Langjährige Erfahrung zu Alternativmethoden an der TU Braunschweig

Die Teams um Professor Andreas Dietzel und Professor Stephan Reichl entwickeln eine Chip-Plattform mit integrierter Sensorik für dynamisierte 3D-Zellkulturmodelle des Darmtrakts und der Atemwege. Das heißt, sie fertigen die mikrofluidischen Chip-Systeme (Organ-on-Chip), die die Kolleg*innen in Hannover nutzen werden, um ihre Zellkultursysteme darin zu kultivieren und zu testen. Die Arbeitsgruppe von Professor Stefan Dübel stellt innerhalb des Verbundvorhabens tierversuchsfrei Antikörper her, die wiederum von Arbeitsgruppen in Hannover für die immunhistologische Analytik genutzt werden.

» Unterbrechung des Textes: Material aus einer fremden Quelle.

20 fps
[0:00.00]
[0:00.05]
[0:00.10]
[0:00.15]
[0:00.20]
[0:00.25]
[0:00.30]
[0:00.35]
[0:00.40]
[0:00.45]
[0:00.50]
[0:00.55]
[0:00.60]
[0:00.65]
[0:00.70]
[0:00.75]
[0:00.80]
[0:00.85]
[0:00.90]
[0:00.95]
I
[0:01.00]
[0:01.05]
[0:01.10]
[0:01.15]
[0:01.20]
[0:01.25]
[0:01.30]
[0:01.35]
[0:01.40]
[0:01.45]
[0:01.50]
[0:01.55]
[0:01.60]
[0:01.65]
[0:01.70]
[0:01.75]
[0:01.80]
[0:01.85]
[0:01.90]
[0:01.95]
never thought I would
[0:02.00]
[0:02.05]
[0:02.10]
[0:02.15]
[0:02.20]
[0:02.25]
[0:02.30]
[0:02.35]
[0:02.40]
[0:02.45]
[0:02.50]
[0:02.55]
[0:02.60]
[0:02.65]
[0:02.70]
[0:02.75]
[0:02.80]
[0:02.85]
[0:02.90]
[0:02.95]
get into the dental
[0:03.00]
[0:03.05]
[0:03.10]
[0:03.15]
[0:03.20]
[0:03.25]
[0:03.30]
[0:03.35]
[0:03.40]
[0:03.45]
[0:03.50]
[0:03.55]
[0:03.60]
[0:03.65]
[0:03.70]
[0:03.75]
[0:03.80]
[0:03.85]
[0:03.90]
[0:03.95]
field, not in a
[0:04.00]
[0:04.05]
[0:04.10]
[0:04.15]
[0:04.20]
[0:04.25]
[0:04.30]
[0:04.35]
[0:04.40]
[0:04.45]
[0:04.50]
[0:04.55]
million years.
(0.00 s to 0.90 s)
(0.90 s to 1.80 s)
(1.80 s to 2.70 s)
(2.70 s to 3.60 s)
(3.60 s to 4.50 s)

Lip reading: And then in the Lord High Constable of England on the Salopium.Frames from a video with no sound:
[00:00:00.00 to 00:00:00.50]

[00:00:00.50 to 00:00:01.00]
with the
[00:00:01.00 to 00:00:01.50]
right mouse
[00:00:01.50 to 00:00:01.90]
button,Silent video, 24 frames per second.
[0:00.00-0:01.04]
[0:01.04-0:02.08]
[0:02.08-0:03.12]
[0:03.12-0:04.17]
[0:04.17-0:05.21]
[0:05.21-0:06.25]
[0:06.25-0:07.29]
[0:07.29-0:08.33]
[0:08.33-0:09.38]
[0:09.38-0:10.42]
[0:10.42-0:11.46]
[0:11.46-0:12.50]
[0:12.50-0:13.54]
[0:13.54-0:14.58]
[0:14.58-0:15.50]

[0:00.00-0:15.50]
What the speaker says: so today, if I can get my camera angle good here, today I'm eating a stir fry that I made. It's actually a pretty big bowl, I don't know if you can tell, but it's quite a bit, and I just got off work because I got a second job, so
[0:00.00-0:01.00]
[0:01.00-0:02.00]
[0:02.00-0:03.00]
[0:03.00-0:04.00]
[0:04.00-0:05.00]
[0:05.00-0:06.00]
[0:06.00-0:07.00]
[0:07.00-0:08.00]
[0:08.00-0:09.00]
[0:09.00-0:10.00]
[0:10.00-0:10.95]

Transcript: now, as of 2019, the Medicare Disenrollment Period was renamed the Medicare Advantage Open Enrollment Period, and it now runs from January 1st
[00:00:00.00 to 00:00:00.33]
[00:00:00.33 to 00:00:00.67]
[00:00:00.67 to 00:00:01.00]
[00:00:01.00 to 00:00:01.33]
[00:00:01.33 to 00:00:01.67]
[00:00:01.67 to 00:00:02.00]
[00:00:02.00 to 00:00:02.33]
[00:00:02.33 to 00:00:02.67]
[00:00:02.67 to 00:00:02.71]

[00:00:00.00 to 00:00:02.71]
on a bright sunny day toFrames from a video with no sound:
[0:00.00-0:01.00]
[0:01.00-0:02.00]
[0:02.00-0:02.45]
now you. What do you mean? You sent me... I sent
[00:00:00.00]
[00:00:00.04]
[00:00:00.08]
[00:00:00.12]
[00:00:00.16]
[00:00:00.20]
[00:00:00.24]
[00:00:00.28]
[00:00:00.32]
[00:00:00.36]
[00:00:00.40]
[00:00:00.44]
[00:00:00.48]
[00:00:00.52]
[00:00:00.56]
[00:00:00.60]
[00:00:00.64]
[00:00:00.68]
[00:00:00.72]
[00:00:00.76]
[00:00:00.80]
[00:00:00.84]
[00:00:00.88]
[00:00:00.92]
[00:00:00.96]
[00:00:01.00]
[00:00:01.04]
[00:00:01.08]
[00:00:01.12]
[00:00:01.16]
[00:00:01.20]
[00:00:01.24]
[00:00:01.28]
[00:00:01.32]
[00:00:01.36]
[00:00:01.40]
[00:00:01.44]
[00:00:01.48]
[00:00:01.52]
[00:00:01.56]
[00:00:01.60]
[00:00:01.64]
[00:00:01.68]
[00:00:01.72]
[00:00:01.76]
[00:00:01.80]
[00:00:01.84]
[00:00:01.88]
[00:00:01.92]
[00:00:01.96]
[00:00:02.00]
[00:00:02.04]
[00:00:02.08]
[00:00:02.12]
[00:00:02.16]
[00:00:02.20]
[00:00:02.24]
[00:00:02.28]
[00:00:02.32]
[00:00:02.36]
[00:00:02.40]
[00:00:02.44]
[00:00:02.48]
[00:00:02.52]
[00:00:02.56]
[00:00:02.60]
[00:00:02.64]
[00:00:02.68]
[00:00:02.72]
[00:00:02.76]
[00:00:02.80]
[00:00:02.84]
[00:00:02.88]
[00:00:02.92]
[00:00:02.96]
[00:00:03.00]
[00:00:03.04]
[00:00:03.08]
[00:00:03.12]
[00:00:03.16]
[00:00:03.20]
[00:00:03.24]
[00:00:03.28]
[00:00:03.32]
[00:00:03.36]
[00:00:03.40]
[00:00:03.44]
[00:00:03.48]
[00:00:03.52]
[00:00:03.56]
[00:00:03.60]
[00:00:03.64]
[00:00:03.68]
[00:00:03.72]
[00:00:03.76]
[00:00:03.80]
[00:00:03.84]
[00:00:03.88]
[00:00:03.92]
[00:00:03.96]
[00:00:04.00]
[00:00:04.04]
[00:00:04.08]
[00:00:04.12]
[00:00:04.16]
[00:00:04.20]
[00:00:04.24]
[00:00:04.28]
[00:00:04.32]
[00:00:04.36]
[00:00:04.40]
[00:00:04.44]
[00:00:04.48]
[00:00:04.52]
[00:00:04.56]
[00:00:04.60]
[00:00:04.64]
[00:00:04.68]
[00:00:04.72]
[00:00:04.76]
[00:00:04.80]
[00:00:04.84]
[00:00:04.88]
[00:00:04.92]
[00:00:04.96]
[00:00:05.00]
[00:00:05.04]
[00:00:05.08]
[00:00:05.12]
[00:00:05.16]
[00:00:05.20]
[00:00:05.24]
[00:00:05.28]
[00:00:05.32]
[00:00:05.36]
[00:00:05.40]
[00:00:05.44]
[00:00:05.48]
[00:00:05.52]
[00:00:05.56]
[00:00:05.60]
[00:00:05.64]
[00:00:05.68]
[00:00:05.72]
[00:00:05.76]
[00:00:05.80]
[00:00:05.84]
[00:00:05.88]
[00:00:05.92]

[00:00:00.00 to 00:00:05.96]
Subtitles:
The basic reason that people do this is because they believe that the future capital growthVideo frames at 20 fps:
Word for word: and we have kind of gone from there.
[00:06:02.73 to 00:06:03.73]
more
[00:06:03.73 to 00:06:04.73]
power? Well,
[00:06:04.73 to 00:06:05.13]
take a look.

Alle drei beteiligten Arbeitsgruppen der TU Braunschweig haben eine langjährige Erfahrung in der Erforschung von Alternativmethoden zum Tierversuch. Professor Reichl erforscht seit vielen Jahren 3D-Zellkulturmodelle epithelialer und endothelialer Barrieren als In-vitro-Modelle für die Arzneimitteltestung. Gemeinsam mit Professor Dietzel hat er diese Modelle auf mikrofluidische Chips übertragen. Innerhalb des Zentrums für Pharmaverfahrenstechnik (PVZ) leiten beide gemeinsam die Abteilung Mikroapparate und -analytik, in der sie an Organ-on-Chip-Systemen forschen. Die Expertise von Professor Dübel liegt im Bereich des „Antibody Engineerings“.

Zur Förderung

Aus dem Förderprogramm der VolkswagenStiftung „Spitzenforschung für Niedersachsen“ fließen 59,2 Mio. Euro in neue und laufende Vorhaben, rund 25,6 Mio. Euro davon in die Förderlinie „Forschungsverbünde und -schwerpunkte“. Darin angesiedelt ist das Verbundprojekt für die „Forschung zum Ersatz von Tierversuchen“. Sprecher des Vorhabens ist Professor André Bleich, Tierschutzbeauftragter der MHH vom Institut für Versuchstierkunde und Zentrales Tierlaboratorium. Es umfasst zwölf Teilprojekte und wird über 36 Monate durchgeführt.

Seitens der TU Braunschweig arbeiten als Projektleiter Professor Dr. Stephan Reichl, Institut für Pharmazeutische Technologie und Biopharmazie, und Professor Dr. Andreas Dietzel, Institut für Mikrotechnik, gemeinsam im Zentrum für Pharmaverfahrenstechnik (PVZ) sowie Professor Dr. Stefan Dübel, Institut für Biochemie, Biotechnologie und Bioinformatik, Abt. Biotechnologie, in diesem Verbundvorhaben.